Hat uns „das Tal der Tränen“ erst einmal verschluckt, fühlt es sich oftmals so an, als würden wir nie wieder den Weg dort hinausfinden. Besonders schwer fällt es uns, zu akzeptieren, dass wir nun das gemeinsame Leben und damit verbundene Annehmlichkeiten sowie Träume und Wünsche komplett loslassen müssen. Vielleicht zerbricht neben unserer Partnerschaft zugleich die Familie, die wir einst mit unserem geliebten Herzensmenschen gegründet haben. Es müssen schwerwiegende Entscheidungen getroffen werden: Was wird mit den Kindern? Wer behält das Haus? Gemeinsam liebgewonnene Dinge werden aufgeteilt, es ist ein schmerzhaftes Loslassen auf beiden Seiten.
Die Liebe stirbt meist an den kleinen Fehlern, die man am Anfang so entzückend findet.
Albert Schweitzer
Lass die Gefühle aus dem Beziehungsende frei!

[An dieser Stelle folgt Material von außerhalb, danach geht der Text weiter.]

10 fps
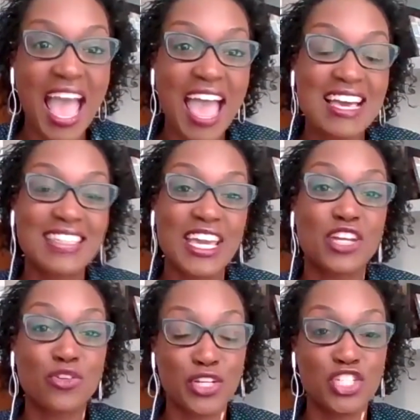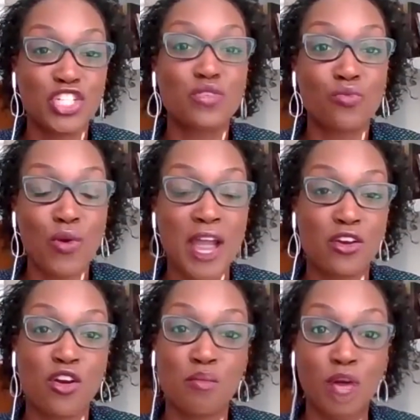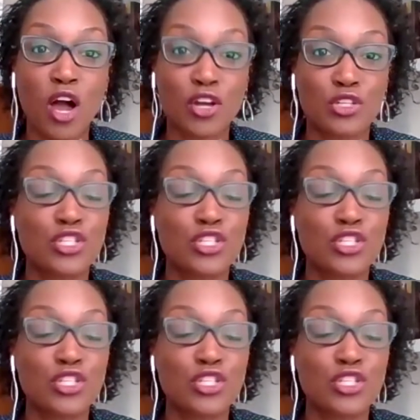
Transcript: as a Christian writer or blogger.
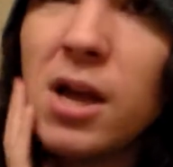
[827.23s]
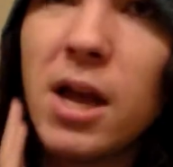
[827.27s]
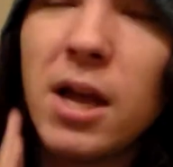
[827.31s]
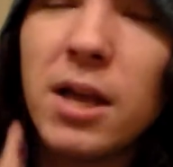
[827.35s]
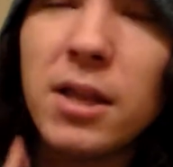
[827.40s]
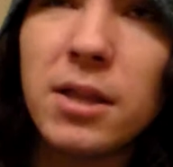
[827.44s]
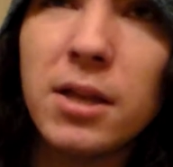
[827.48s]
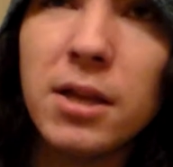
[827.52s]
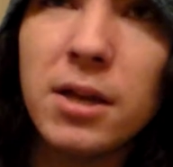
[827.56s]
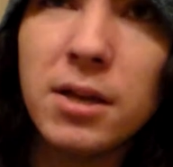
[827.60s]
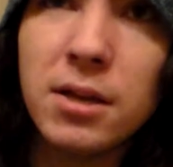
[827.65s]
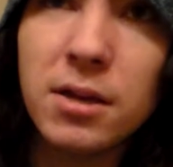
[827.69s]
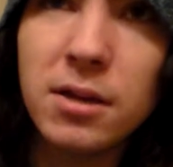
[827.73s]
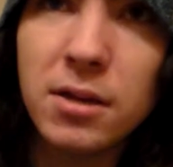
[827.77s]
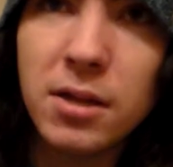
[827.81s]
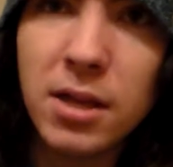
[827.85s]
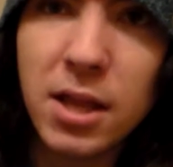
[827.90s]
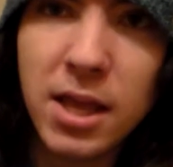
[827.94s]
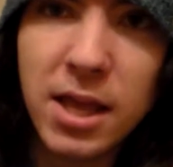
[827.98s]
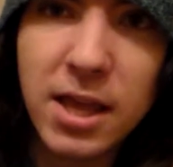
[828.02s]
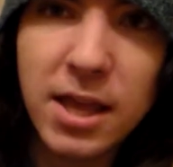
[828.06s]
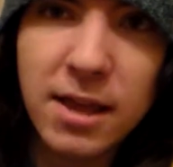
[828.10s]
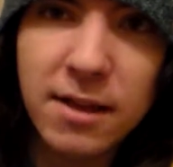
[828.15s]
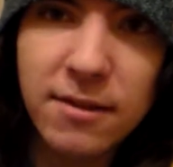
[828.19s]
And then
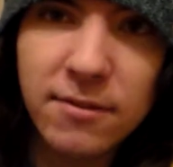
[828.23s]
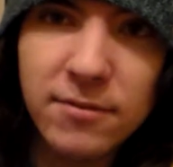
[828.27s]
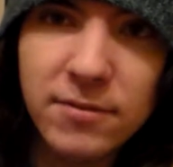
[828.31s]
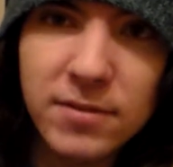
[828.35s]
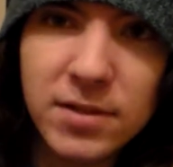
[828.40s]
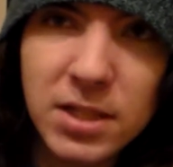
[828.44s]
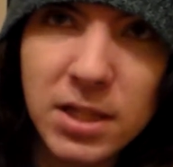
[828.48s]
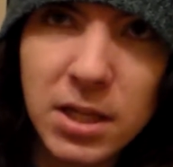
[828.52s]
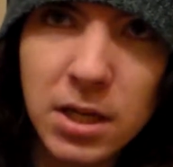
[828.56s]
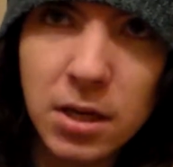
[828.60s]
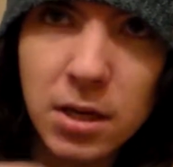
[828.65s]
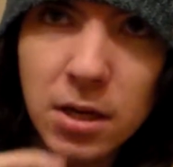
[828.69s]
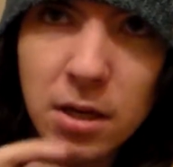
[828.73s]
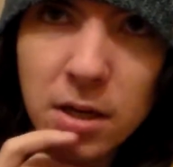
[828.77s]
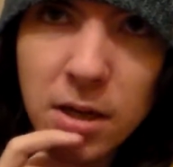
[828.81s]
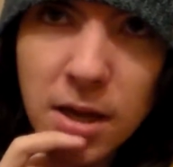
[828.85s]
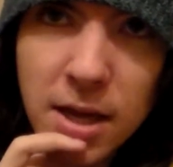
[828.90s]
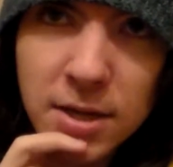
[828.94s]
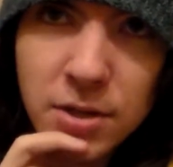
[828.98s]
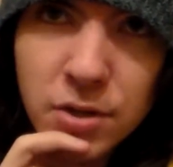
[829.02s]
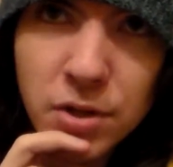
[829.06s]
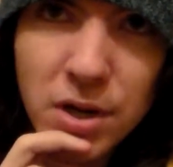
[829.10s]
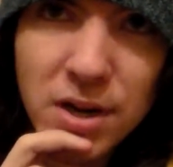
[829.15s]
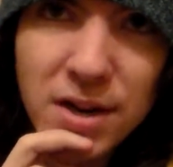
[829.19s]
he gives,
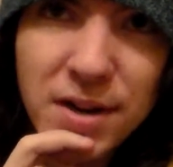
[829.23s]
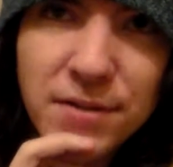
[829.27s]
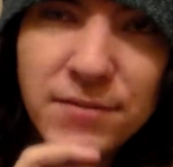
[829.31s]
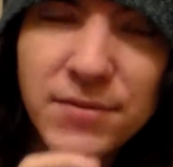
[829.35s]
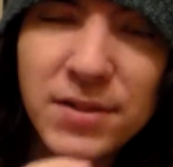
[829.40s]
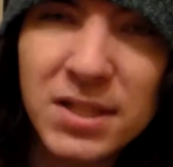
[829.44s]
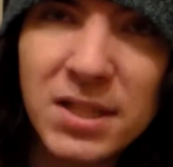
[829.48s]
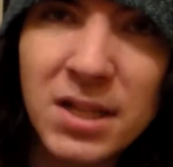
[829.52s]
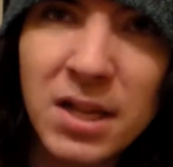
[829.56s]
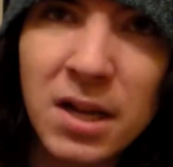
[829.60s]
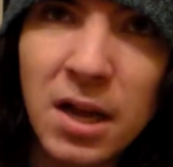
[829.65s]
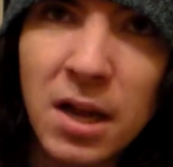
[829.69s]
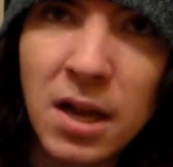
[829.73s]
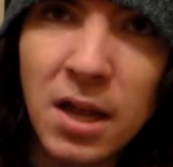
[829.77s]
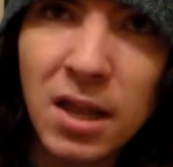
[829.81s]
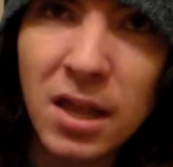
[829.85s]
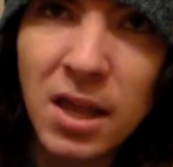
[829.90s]
Ezra gives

All dies überfordert uns oft nicht nur organisatorisch, sondern auch emotional. Wir sind in besonderem Maße damit konfrontiert, einen „gesunden Umgang“ mit unseren Gefühlen zu finden. Es ist wichtig, dass wir diesen Gefühlen die Möglichkeit geben, sich zu zeigen. Nur so können wir sie „durch uns hindurch fließen lassen“. Allzu oft verdrängen wir unsere Gefühle, da wir dies so gelernt haben. Um jedoch wirklich die Trennung und den damit einhergehenden Verlust eines geliebten Menschen verarbeiten zu können, sollten wir unseren Gefühlen Raum geben. Es ist demnach heilsam, sich in Ruhe zurückzuziehen, und einmal all die Trauer, Wut, Enttäuschung oder Verbitterung einzuladen, sich zu zeigen – das kann auch heißen, die Wut herauszuschreien, oder auch zu weinen, bis die Tränen versiegt sind.
Wir können lernen, uns in dieser Situation selbst liebevoll und mit Selbstmitgefühl zu halten. Natürlich ist es aber auch möglich, sich Hilfe bei anderen lieben Menschen, die uns tröstend zur Seite stehen, oder eventuell sogar professionelle Unterstützung zu suchen.

Die Trennungsphasen durchlaufen und akzeptieren
Um die Trennung vollständig emotional verarbeiten zu können, müssen wir akzeptieren, dass wir im Verarbeitungsprozess mehrere Phasen durchlaufen. In Phase 1 befinden wir uns im Modus „Unverständnis und Verdrängung“. Phase 2 lässt uns in eine Form der „Erstarrung und Resignation“ fallen. In Phase 3 versuchen wir eventuell noch einmal, die Beziehung zu retten, indem wir Kompromisse aushandeln wollen. Phase 4 lässt uns erkennen, dass die „Rettungsversuche“ scheitern. Das erzeugt oft Wut, Ohnmacht, Trauer und Frustration. Im Extremfall kann hieraus leider eine Depression entstehen. Also ist es wichtig, sich eventuell professionelle Hilfe zu suchen. In Phase 5 fällt es uns leichter, das Beziehungsende zu akzeptieren. Wir erkennen, dass wir loslassen müssen. Hierbei ist es wichtig, sich neue positive Aspekte ins Leben zu holen, wie neue Hobbys oder soziale Kontakte. Wir gestalten dann unser Leben voller Freude neu.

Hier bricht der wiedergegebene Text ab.